From the line with "[00:00:06.00 to 00:00:07.00]" to the final line of the data below, please write out every line exactly, with no pictures.
***
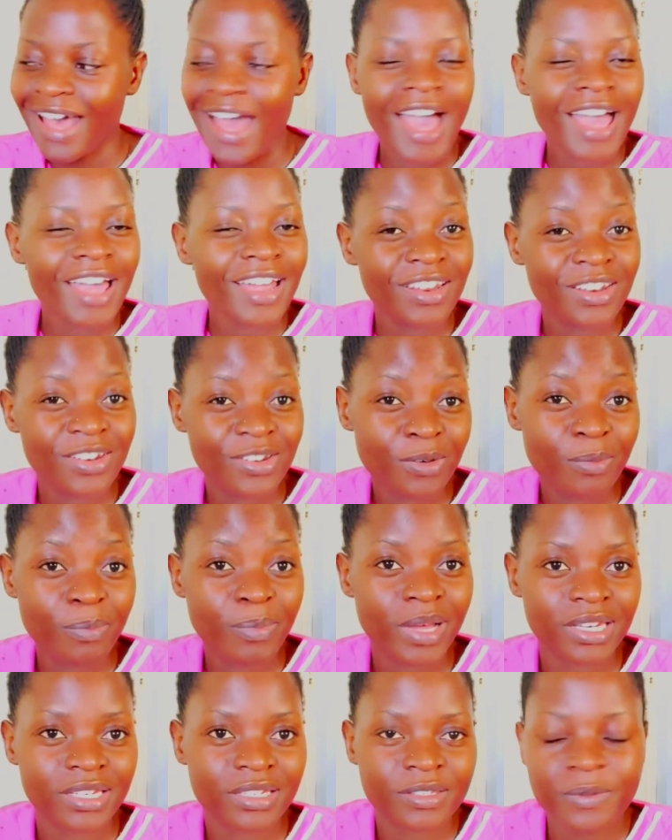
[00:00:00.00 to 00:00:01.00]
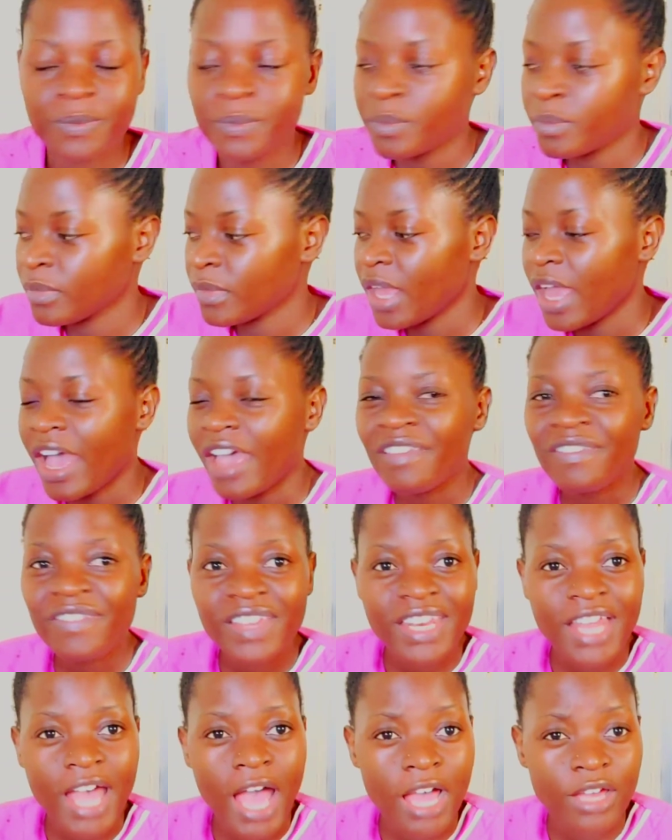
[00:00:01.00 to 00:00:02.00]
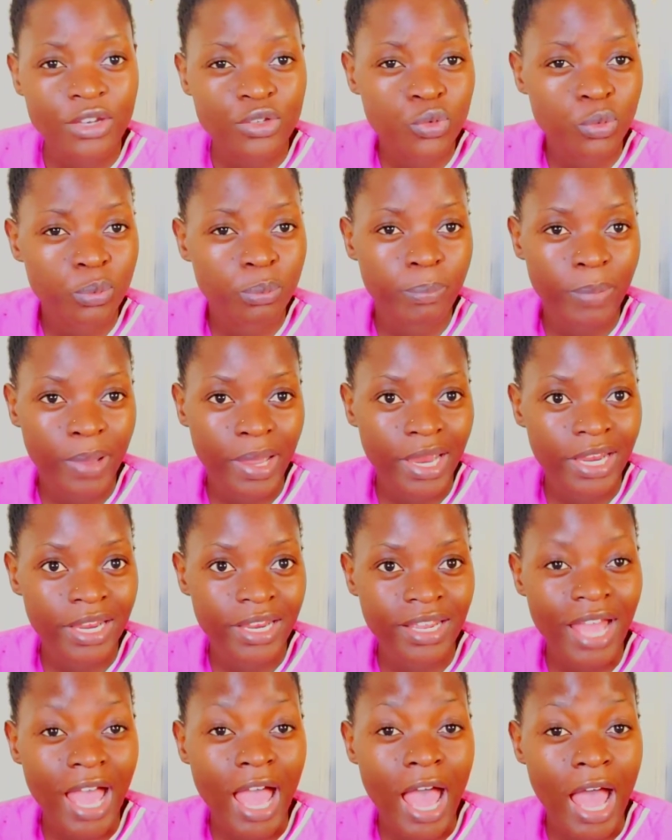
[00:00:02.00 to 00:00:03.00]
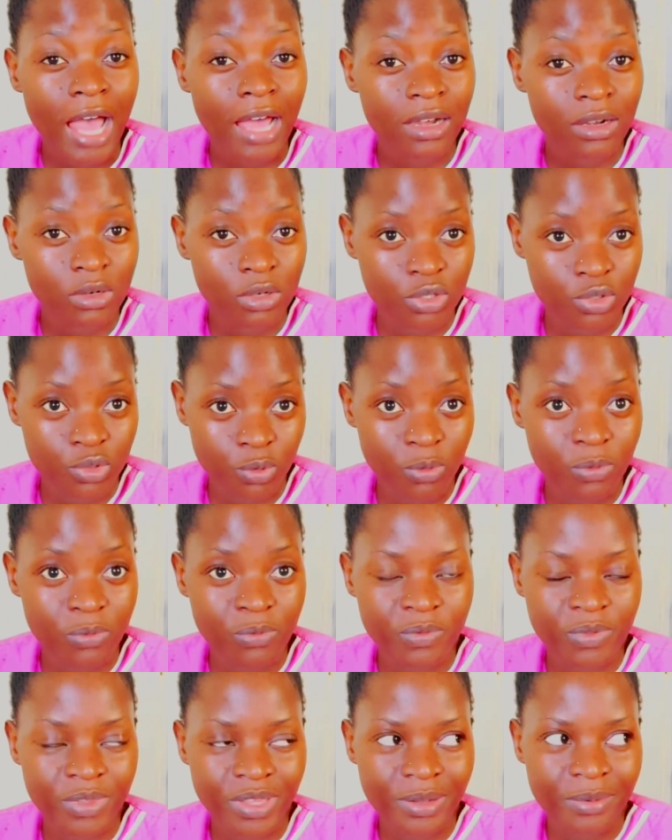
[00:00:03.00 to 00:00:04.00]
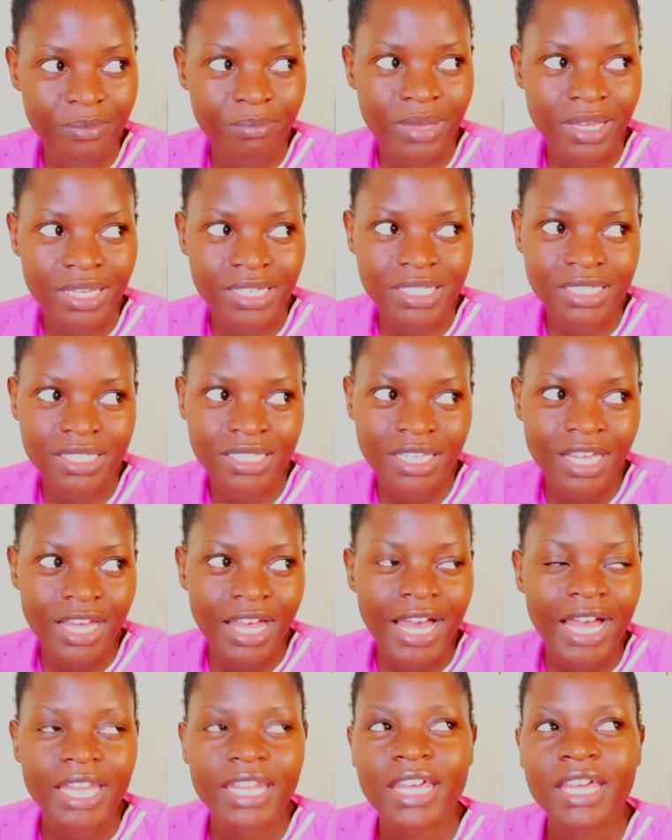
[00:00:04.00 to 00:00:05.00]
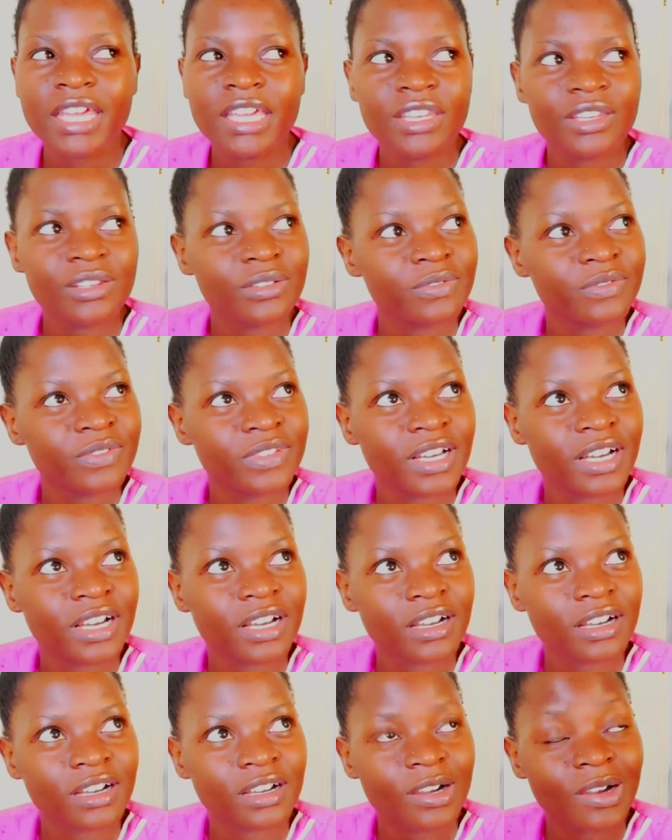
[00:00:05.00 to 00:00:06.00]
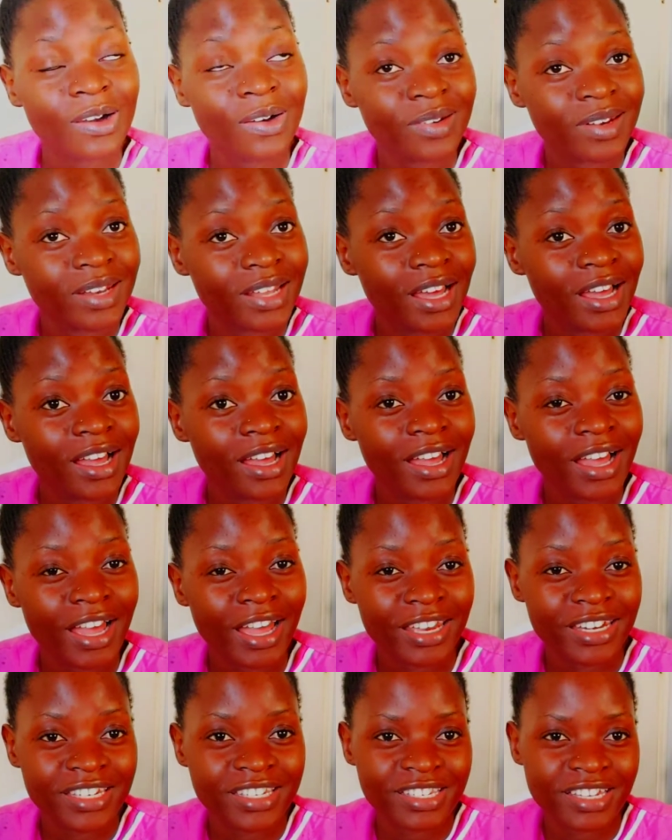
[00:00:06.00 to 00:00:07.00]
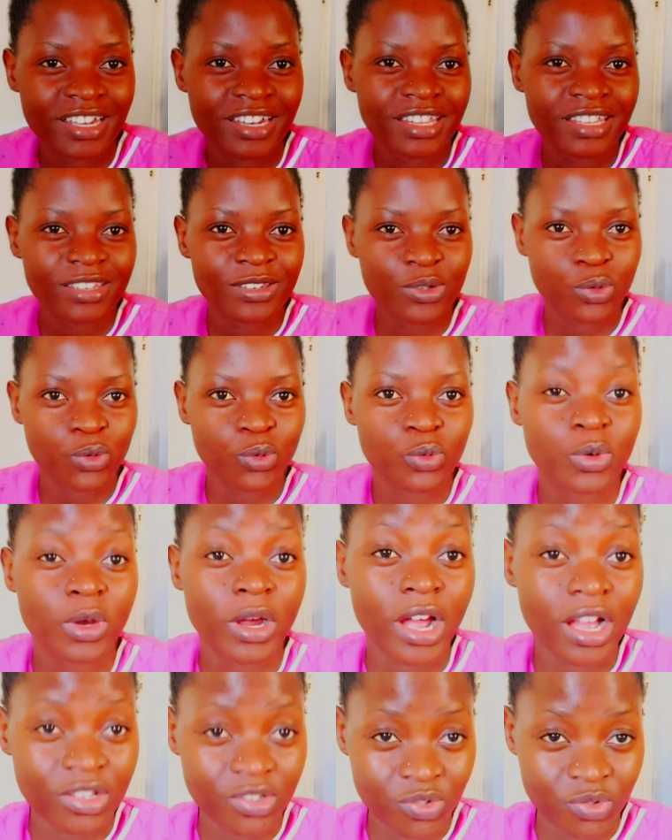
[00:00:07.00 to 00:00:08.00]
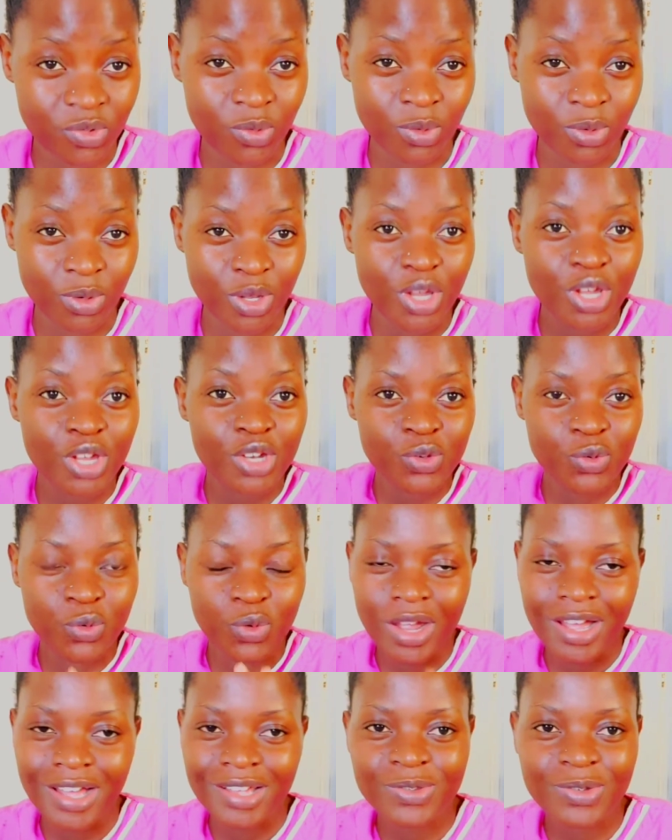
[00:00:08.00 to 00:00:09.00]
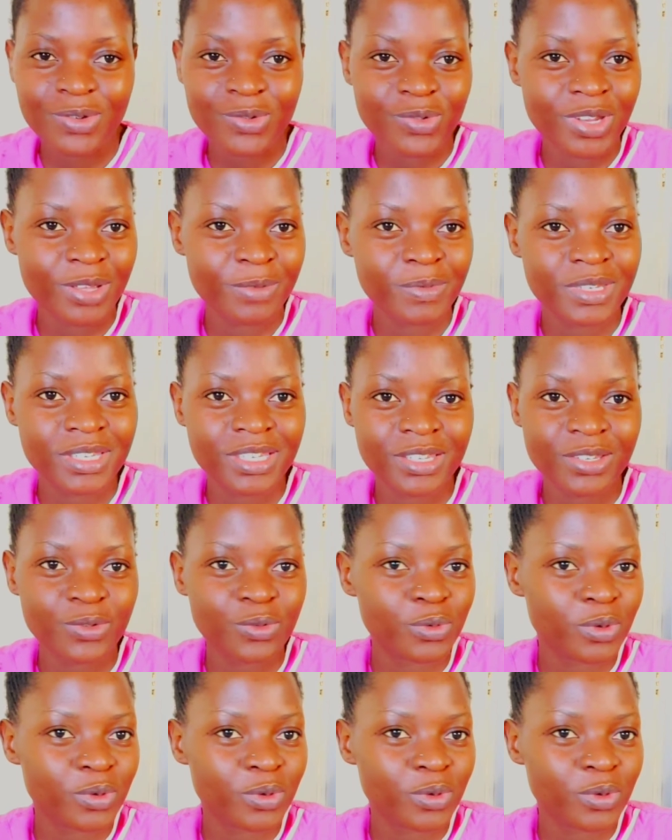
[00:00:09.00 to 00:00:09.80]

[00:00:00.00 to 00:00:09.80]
I don't know, but I even had to buy a lot of them, but at the end of the order, I decided to eliminate,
***
## Task solution
[00:00:06.00 to 00:00:07.00]
[00:00:07.00 to 00:00:08.00]
[00:00:08.00 to 00:00:09.00]
[00:00:09.00 to 00:00:09.80]

[00:00:00.00 to 00:00:09.80]
I don't know, but I even had to buy a lot of them, but at the end of the order, I decided to eliminate,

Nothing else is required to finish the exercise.